PROBLEM STATEMENT
All of the entries need to be set down exactly as they read.

[Records from a dataset]
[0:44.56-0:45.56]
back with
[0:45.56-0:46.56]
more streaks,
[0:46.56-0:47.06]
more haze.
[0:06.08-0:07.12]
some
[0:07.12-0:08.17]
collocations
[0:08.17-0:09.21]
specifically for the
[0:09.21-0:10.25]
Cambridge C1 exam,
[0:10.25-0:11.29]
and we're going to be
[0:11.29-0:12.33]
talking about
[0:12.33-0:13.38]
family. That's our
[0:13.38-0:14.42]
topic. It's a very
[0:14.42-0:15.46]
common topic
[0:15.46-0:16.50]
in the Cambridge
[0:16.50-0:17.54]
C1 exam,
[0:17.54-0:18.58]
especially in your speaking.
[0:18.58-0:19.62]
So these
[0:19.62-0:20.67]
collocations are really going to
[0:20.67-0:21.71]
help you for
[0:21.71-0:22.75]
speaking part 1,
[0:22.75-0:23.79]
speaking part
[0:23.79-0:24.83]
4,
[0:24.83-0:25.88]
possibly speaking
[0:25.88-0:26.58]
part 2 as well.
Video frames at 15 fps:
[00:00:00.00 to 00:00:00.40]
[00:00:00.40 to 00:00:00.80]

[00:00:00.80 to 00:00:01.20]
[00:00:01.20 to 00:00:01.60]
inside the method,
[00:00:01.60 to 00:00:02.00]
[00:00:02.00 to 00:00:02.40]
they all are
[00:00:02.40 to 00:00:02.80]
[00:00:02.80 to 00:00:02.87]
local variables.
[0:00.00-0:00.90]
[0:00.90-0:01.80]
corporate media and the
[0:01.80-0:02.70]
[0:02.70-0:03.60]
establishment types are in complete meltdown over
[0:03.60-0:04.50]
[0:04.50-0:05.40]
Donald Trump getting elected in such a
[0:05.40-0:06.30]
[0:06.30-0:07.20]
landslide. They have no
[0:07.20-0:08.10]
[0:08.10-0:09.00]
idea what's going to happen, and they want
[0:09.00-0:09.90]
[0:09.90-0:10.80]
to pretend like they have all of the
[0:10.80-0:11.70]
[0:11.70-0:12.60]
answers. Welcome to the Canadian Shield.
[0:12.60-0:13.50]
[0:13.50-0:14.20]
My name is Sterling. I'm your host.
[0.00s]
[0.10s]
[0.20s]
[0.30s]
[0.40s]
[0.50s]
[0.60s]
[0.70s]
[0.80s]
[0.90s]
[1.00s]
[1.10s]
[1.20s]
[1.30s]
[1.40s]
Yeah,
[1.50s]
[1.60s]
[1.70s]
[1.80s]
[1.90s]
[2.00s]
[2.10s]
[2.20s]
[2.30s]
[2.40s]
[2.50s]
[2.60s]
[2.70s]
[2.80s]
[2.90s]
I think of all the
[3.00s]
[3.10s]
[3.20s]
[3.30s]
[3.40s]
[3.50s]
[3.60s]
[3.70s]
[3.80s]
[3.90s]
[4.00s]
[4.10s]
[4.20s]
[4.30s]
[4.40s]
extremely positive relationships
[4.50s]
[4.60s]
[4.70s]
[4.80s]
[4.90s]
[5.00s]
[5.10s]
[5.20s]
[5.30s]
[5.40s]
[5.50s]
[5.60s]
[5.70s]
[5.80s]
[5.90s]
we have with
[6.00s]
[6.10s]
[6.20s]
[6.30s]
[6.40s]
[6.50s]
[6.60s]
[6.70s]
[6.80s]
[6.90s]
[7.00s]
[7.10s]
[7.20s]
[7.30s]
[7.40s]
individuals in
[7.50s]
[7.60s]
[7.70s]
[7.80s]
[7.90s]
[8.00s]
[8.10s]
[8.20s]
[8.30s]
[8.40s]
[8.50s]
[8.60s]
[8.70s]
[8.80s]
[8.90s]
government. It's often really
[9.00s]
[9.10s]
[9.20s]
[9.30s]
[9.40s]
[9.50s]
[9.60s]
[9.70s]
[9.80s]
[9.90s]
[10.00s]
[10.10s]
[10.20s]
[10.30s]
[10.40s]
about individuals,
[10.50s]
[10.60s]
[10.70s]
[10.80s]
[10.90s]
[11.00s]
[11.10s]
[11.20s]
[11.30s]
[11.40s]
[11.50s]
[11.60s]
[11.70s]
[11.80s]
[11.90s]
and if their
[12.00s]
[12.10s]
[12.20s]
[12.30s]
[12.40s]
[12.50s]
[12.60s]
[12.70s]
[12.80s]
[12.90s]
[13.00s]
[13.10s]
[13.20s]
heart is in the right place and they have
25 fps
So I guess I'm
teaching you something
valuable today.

RESPONSE FOR THIS EXERCISE
[0:44.56-0:45.56]
back with
[0:45.56-0:46.56]
more streaks,
[0:46.56-0:47.06]
more haze.
[0:06.08-0:07.12]
some
[0:07.12-0:08.17]
collocations
[0:08.17-0:09.21]
specifically for the
[0:09.21-0:10.25]
Cambridge C1 exam,
[0:10.25-0:11.29]
and we're going to be
[0:11.29-0:12.33]
talking about
[0:12.33-0:13.38]
family. That's our
[0:13.38-0:14.42]
topic. It's a very
[0:14.42-0:15.46]
common topic
[0:15.46-0:16.50]
in the Cambridge
[0:16.50-0:17.54]
C1 exam,
[0:17.54-0:18.58]
especially in your speaking.
[0:18.58-0:19.62]
So these
[0:19.62-0:20.67]
collocations are really going to
[0:20.67-0:21.71]
help you for
[0:21.71-0:22.75]
speaking part 1,
[0:22.75-0:23.79]
speaking part
[0:23.79-0:24.83]
4,
[0:24.83-0:25.88]
possibly speaking
[0:25.88-0:26.58]
part 2 as well.
Video frames at 15 fps:
[00:00:00.00 to 00:00:00.40]
[00:00:00.40 to 00:00:00.80]

[00:00:00.80 to 00:00:01.20]
[00:00:01.20 to 00:00:01.60]
inside the method,
[00:00:01.60 to 00:00:02.00]
[00:00:02.00 to 00:00:02.40]
they all are
[00:00:02.40 to 00:00:02.80]
[00:00:02.80 to 00:00:02.87]
local variables.
[0:00.00-0:00.90]
[0:00.90-0:01.80]
corporate media and the
[0:01.80-0:02.70]
[0:02.70-0:03.60]
establishment types are in complete meltdown over
[0:03.60-0:04.50]
[0:04.50-0:05.40]
Donald Trump getting elected in such a
[0:05.40-0:06.30]
[0:06.30-0:07.20]
landslide. They have no
[0:07.20-0:08.10]
[0:08.10-0:09.00]
idea what's going to happen, and they want
[0:09.00-0:09.90]
[0:09.90-0:10.80]
to pretend like they have all of the
[0:10.80-0:11.70]
[0:11.70-0:12.60]
answers. Welcome to the Canadian Shield.
[0:12.60-0:13.50]
[0:13.50-0:14.20]
My name is Sterling. I'm your host.
[0.00s]
[0.10s]
[0.20s]
[0.30s]
[0.40s]
[0.50s]
[0.60s]
[0.70s]
[0.80s]
[0.90s]
[1.00s]
[1.10s]
[1.20s]
[1.30s]
[1.40s]
Yeah,
[1.50s]
[1.60s]
[1.70s]
[1.80s]
[1.90s]
[2.00s]
[2.10s]
[2.20s]
[2.30s]
[2.40s]
[2.50s]
[2.60s]
[2.70s]
[2.80s]
[2.90s]
I think of all the
[3.00s]
[3.10s]
[3.20s]
[3.30s]
[3.40s]
[3.50s]
[3.60s]
[3.70s]
[3.80s]
[3.90s]
[4.00s]
[4.10s]
[4.20s]
[4.30s]
[4.40s]
extremely positive relationships
[4.50s]
[4.60s]
[4.70s]
[4.80s]
[4.90s]
[5.00s]
[5.10s]
[5.20s]
[5.30s]
[5.40s]
[5.50s]
[5.60s]
[5.70s]
[5.80s]
[5.90s]
we have with
[6.00s]
[6.10s]
[6.20s]
[6.30s]
[6.40s]
[6.50s]
[6.60s]
[6.70s]
[6.80s]
[6.90s]
[7.00s]
[7.10s]
[7.20s]
[7.30s]
[7.40s]
individuals in
[7.50s]
[7.60s]
[7.70s]
[7.80s]
[7.90s]
[8.00s]
[8.10s]
[8.20s]
[8.30s]
[8.40s]
[8.50s]
[8.60s]
[8.70s]
[8.80s]
[8.90s]
government. It's often really
[9.00s]
[9.10s]
[9.20s]
[9.30s]
[9.40s]
[9.50s]
[9.60s]
[9.70s]
[9.80s]
[9.90s]
[10.00s]
[10.10s]
[10.20s]
[10.30s]
[10.40s]
about individuals,
[10.50s]
[10.60s]
[10.70s]
[10.80s]
[10.90s]
[11.00s]
[11.10s]
[11.20s]
[11.30s]
[11.40s]
[11.50s]
[11.60s]
[11.70s]
[11.80s]
[11.90s]
and if their
[12.00s]
[12.10s]
[12.20s]
[12.30s]
[12.40s]
[12.50s]
[12.60s]
[12.70s]
[12.80s]
[12.90s]
[13.00s]
[13.10s]
[13.20s]
heart is in the right place and they have
25 fps
So I guess I'm
teaching you something
valuable today.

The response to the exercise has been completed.